** Raw data follows **

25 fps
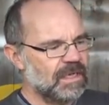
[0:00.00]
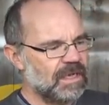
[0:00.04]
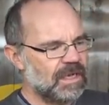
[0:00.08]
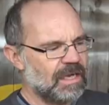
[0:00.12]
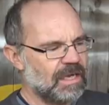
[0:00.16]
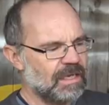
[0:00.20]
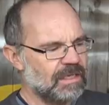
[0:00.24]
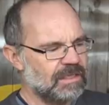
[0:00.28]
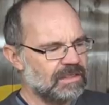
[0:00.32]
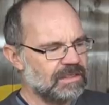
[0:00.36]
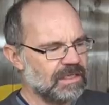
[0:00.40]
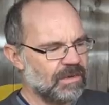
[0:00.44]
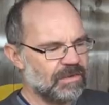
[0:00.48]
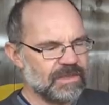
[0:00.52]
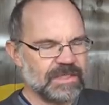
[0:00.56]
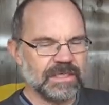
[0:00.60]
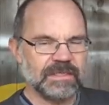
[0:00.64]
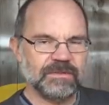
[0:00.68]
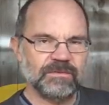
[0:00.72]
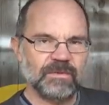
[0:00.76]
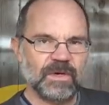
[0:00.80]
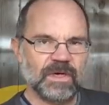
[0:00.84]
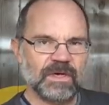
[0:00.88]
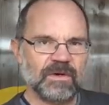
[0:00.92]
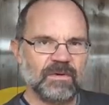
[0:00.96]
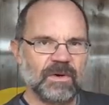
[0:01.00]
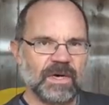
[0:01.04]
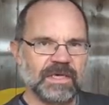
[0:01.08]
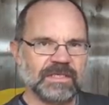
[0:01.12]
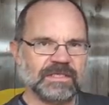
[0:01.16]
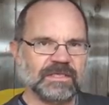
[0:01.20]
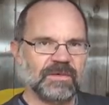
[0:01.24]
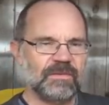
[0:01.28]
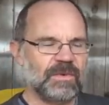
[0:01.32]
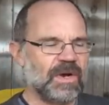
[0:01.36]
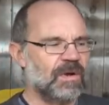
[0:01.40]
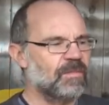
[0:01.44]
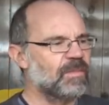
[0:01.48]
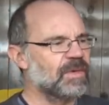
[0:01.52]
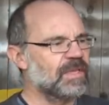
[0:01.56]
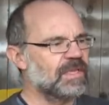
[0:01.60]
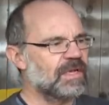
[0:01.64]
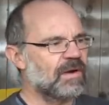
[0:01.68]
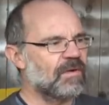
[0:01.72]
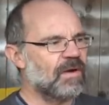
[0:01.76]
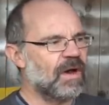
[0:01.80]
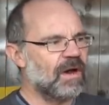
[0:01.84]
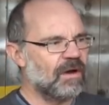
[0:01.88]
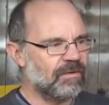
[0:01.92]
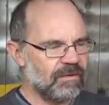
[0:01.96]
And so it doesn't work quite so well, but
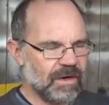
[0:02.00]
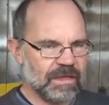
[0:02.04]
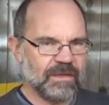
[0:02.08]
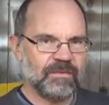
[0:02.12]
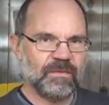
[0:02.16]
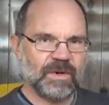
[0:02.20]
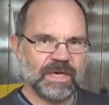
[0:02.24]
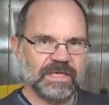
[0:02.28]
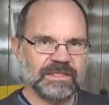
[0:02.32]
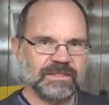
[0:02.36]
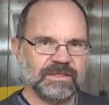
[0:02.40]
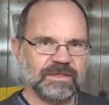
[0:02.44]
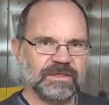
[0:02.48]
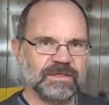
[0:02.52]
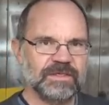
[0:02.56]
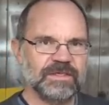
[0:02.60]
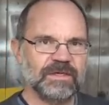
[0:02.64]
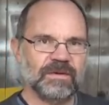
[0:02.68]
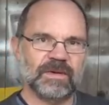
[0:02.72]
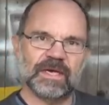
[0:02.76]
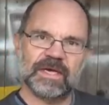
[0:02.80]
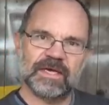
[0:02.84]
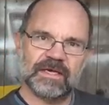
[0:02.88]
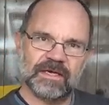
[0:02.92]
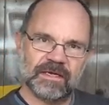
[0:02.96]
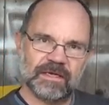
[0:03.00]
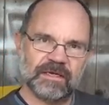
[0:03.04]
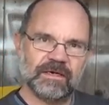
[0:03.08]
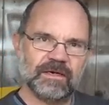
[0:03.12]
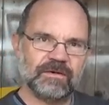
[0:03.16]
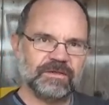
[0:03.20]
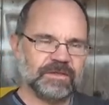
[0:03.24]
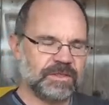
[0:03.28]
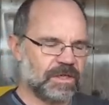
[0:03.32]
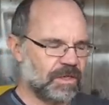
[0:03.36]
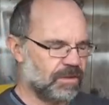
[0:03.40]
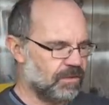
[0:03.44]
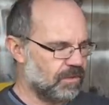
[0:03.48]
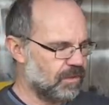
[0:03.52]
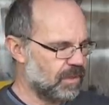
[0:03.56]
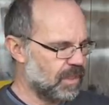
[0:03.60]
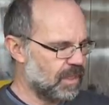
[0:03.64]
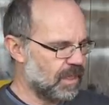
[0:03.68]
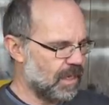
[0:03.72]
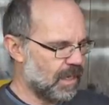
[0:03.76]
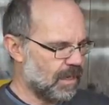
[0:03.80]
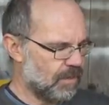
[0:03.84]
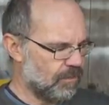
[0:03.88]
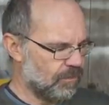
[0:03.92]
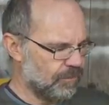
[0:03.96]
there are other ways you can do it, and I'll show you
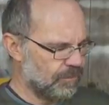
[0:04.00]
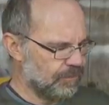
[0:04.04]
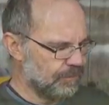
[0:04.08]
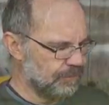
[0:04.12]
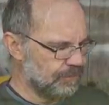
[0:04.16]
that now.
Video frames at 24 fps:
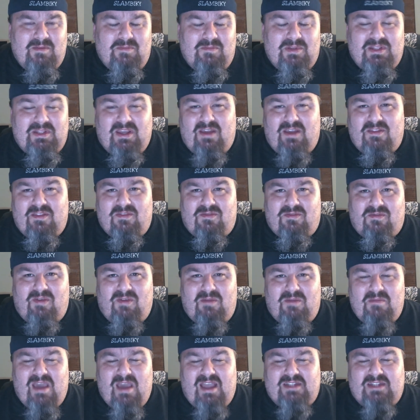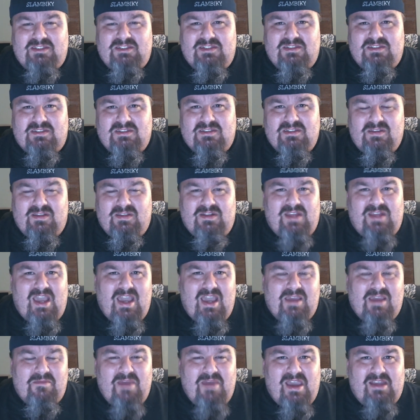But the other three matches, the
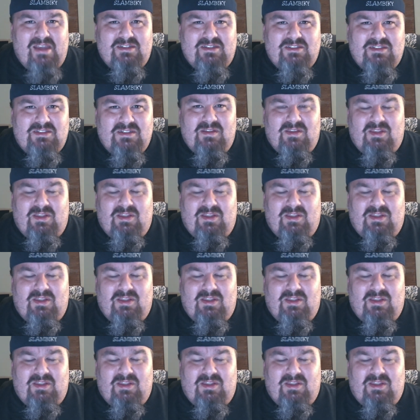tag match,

** End of Raw data **

> **Work to be completed**:
Could you write the entries out again exactly, without their pictures?

> **Solution**:
25 fps
[0:00.00]
[0:00.04]
[0:00.08]
[0:00.12]
[0:00.16]
[0:00.20]
[0:00.24]
[0:00.28]
[0:00.32]
[0:00.36]
[0:00.40]
[0:00.44]
[0:00.48]
[0:00.52]
[0:00.56]
[0:00.60]
[0:00.64]
[0:00.68]
[0:00.72]
[0:00.76]
[0:00.80]
[0:00.84]
[0:00.88]
[0:00.92]
[0:00.96]
[0:01.00]
[0:01.04]
[0:01.08]
[0:01.12]
[0:01.16]
[0:01.20]
[0:01.24]
[0:01.28]
[0:01.32]
[0:01.36]
[0:01.40]
[0:01.44]
[0:01.48]
[0:01.52]
[0:01.56]
[0:01.60]
[0:01.64]
[0:01.68]
[0:01.72]
[0:01.76]
[0:01.80]
[0:01.84]
[0:01.88]
[0:01.92]
[0:01.96]
And so it doesn't work quite so well, but
[0:02.00]
[0:02.04]
[0:02.08]
[0:02.12]
[0:02.16]
[0:02.20]
[0:02.24]
[0:02.28]
[0:02.32]
[0:02.36]
[0:02.40]
[0:02.44]
[0:02.48]
[0:02.52]
[0:02.56]
[0:02.60]
[0:02.64]
[0:02.68]
[0:02.72]
[0:02.76]
[0:02.80]
[0:02.84]
[0:02.88]
[0:02.92]
[0:02.96]
[0:03.00]
[0:03.04]
[0:03.08]
[0:03.12]
[0:03.16]
[0:03.20]
[0:03.24]
[0:03.28]
[0:03.32]
[0:03.36]
[0:03.40]
[0:03.44]
[0:03.48]
[0:03.52]
[0:03.56]
[0:03.60]
[0:03.64]
[0:03.68]
[0:03.72]
[0:03.76]
[0:03.80]
[0:03.84]
[0:03.88]
[0:03.92]
[0:03.96]
there are other ways you can do it, and I'll show you
[0:04.00]
[0:04.04]
[0:04.08]
[0:04.12]
[0:04.16]
that now.
Video frames at 24 fps:
But the other three matches, the
tag match,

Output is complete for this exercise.